As @dr4liberty noticed in his article published by CATO Institute (cato.org/blog/bureaucra…): "Drug lag is cruelest to terminally ill patients, to whom it denies the right to try to save their lives by using drugs that have already been proven safe but are awaiting efficacy approval. Many seriously ill Americans die waiting for the FDA to approve drugs that regulators in other countries have already approved."
People are literally dying waiting for treatments available elsewhere.
Even if bemotrizinol gets approved tomorrow, there are several other proven sun filters Americans still can't access: Tinosorb M, Mexoryl SX, Mexoryl XL, and Uvinal A Plus.
Each one requires the same bureaucratic marathon.

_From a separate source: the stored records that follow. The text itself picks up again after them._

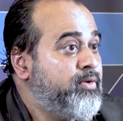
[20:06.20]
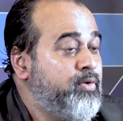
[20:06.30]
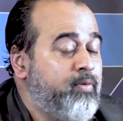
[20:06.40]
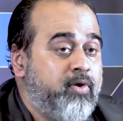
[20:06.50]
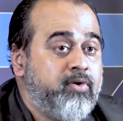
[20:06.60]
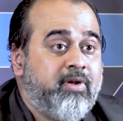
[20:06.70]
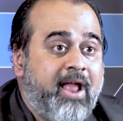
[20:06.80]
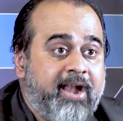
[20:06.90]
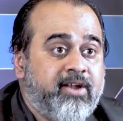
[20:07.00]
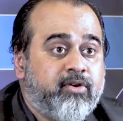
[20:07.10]
You want to
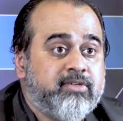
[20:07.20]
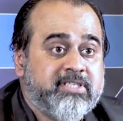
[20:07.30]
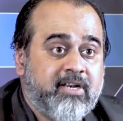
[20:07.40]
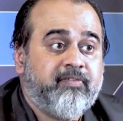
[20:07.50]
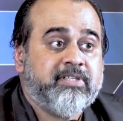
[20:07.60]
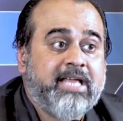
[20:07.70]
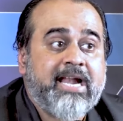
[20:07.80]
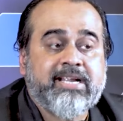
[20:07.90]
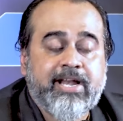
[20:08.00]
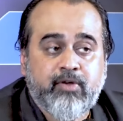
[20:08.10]
land yourself in
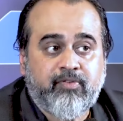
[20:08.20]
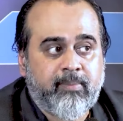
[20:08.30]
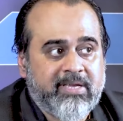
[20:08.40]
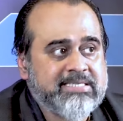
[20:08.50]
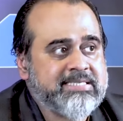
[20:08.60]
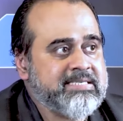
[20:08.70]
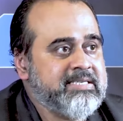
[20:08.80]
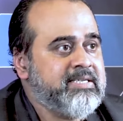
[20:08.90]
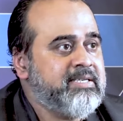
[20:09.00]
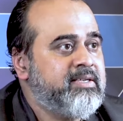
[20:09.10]
that kind of a
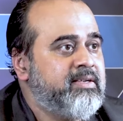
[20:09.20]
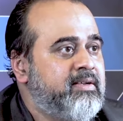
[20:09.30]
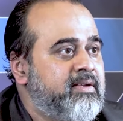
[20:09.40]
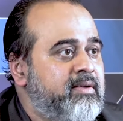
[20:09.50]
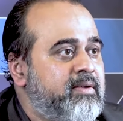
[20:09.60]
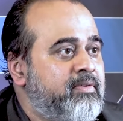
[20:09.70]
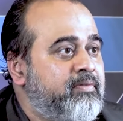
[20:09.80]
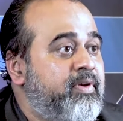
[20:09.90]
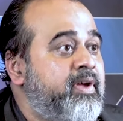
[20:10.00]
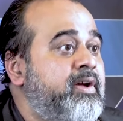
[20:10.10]
mess?
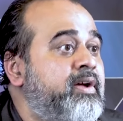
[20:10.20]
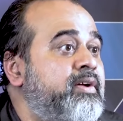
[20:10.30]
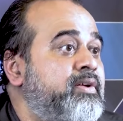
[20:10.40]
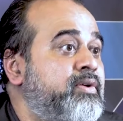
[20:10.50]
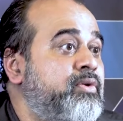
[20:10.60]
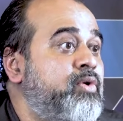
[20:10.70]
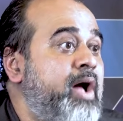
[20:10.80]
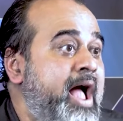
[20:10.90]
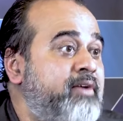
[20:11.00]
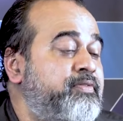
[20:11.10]
Where
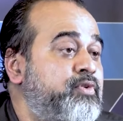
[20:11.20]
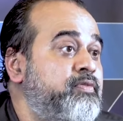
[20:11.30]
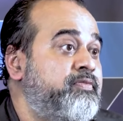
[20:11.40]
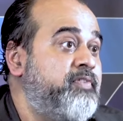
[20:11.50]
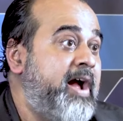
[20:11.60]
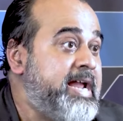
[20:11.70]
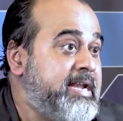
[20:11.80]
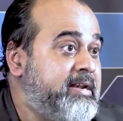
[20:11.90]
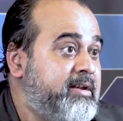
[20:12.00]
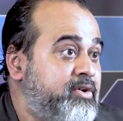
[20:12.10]
you have to
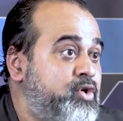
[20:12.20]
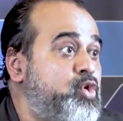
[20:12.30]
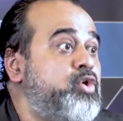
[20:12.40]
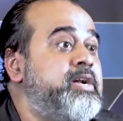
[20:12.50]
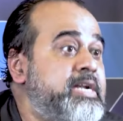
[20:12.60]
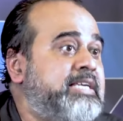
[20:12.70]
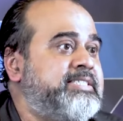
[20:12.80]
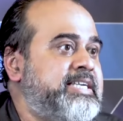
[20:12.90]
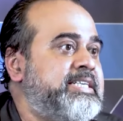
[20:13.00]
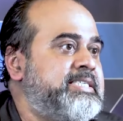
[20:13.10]
find
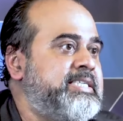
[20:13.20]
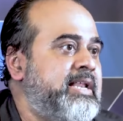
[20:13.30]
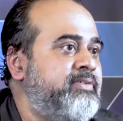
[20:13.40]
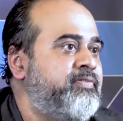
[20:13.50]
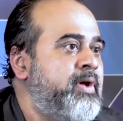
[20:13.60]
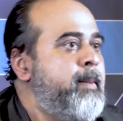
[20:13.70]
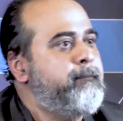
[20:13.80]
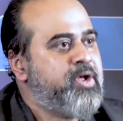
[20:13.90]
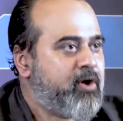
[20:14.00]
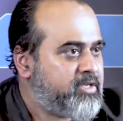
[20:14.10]
goodness itself
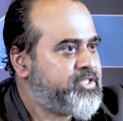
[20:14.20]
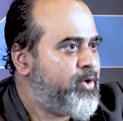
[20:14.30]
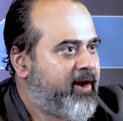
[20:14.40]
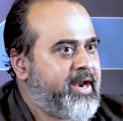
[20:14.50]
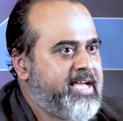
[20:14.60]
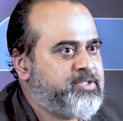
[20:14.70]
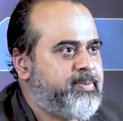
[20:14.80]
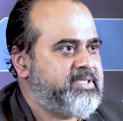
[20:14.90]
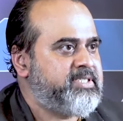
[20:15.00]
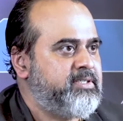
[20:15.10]
because you are a
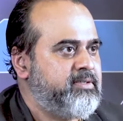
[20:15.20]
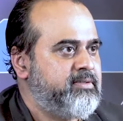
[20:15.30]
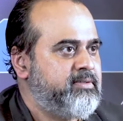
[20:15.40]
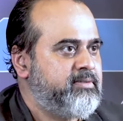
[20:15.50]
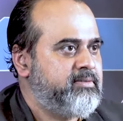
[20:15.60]
nice person.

Each delay means more cancer cases that could have been prevented.
The real tragedy? We'll never know how many people got skin cancer because they couldn't access better sunscreen.
The FDA can point to their "rigorous safety standards." But they can't point to the families who never had to deal with preventable cancer diagnoses.
Bureaucrats measure their success by procedures followed, not lives improved.
How many cases of skin cancer could have been prevented if Americans had access to the world's best sunscreens? We'll never know—but the delay is indefensible.